Depending on where in the world they occur, tropical cyclones are also known as hurricanes or typhoons. No matter what you call them, though, they're caused by the evaporation of warm ocean surface water. Norwegian scientists are now looking at stopping them, by using bubbles to cool that water down.
The idea was first conceived of by Olav Hollingsæter, founder of the company OceanTherm AS, after Hurricane Katrina struck New Orleans. He contacted Norwegian research group SINTEF about developing the concept further, resulting in preliminary studies that are now underway.
Basically, the idea is that perforated pipes will be lowered into the ocean, in areas where tropical cyclones are likely to occur. Air will then be continuously pumped through these horizontally-laid pipes, causing them to release a sheet of bubbles known as a "bubble curtain."

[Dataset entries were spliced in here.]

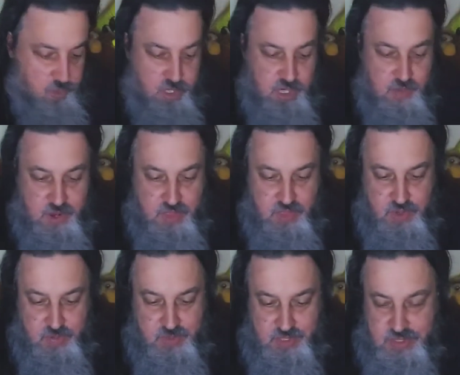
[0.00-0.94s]
working on my
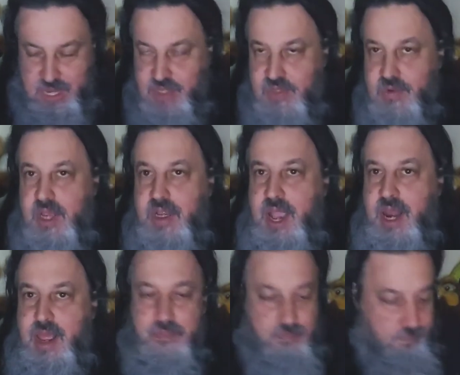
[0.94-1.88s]
thermostat. So I
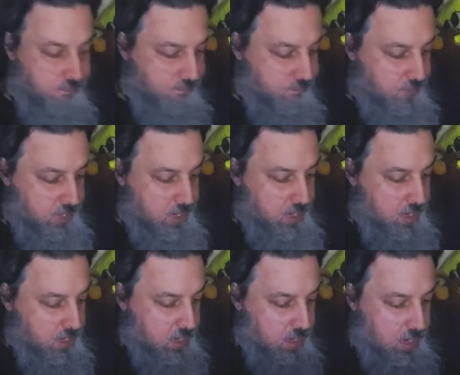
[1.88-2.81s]
got
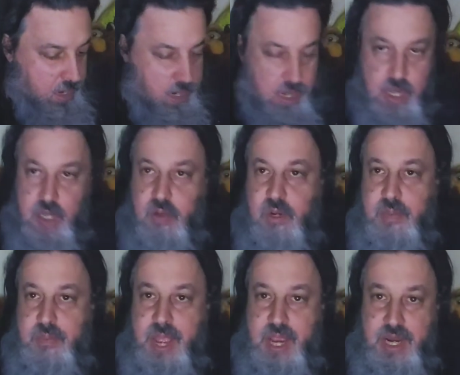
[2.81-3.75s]
it.
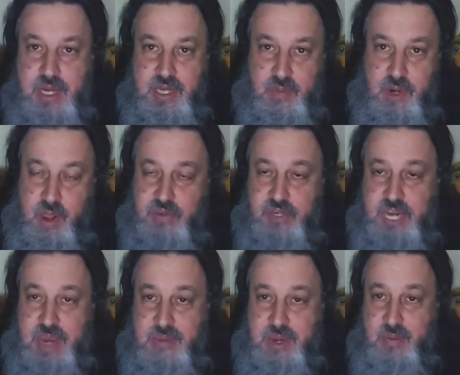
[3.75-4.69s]
Great packages. What also
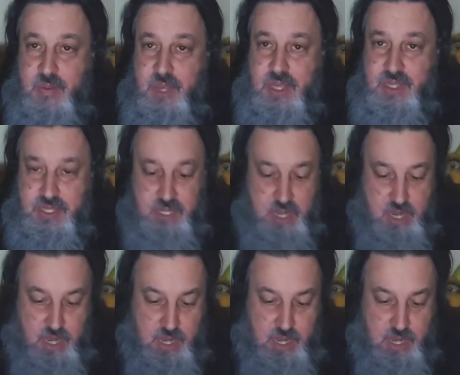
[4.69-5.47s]
came in was sort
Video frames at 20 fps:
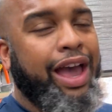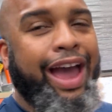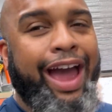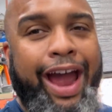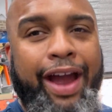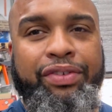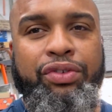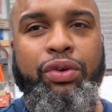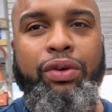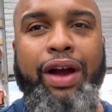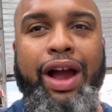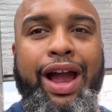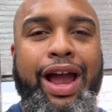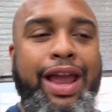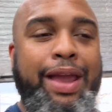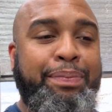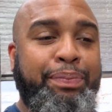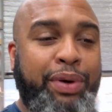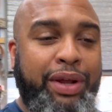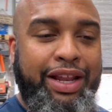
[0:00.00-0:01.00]
After
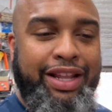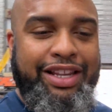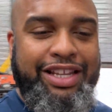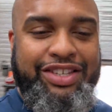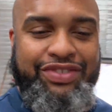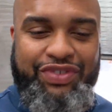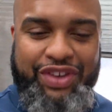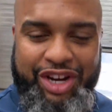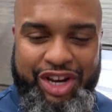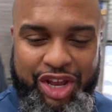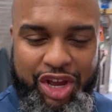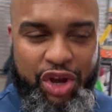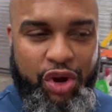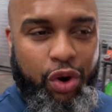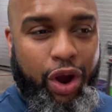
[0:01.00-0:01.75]
I put it in this video,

As these bubble curtains rise to the surface, they will bring cold water from the depths up with them, thereby cooling the surface water to a temperature below 26.5° C (79.7 ºF) – that's the minimum water temperature at which the storms can form.
The pipes could conceivably be deployed from offshore oil rigs, or simply run out into the ocean from the shore.
"Our initial investigations show that the pipes must be located at between 100 and 150 meters depth [328 and 492 ft] in order to extract water that is cold enough," says SINTEF scientist Grim Eidnes. "By bringing this water to the surface using the bubble curtains, the surface temperature will fall to below 26.5° C, thus cutting off the hurricane's energy supply. This method will allow us quite simply to prevent hurricanes from achieving life-threatening intensities."
SINTEF has previously experimented with using bubble curtains to contain oil spills. And back in 2010, Japanese manufacturing firm Ise Kogyo revealed its concept for preventing typhoons by using a fleet of submarines to pump cold water up to the surface.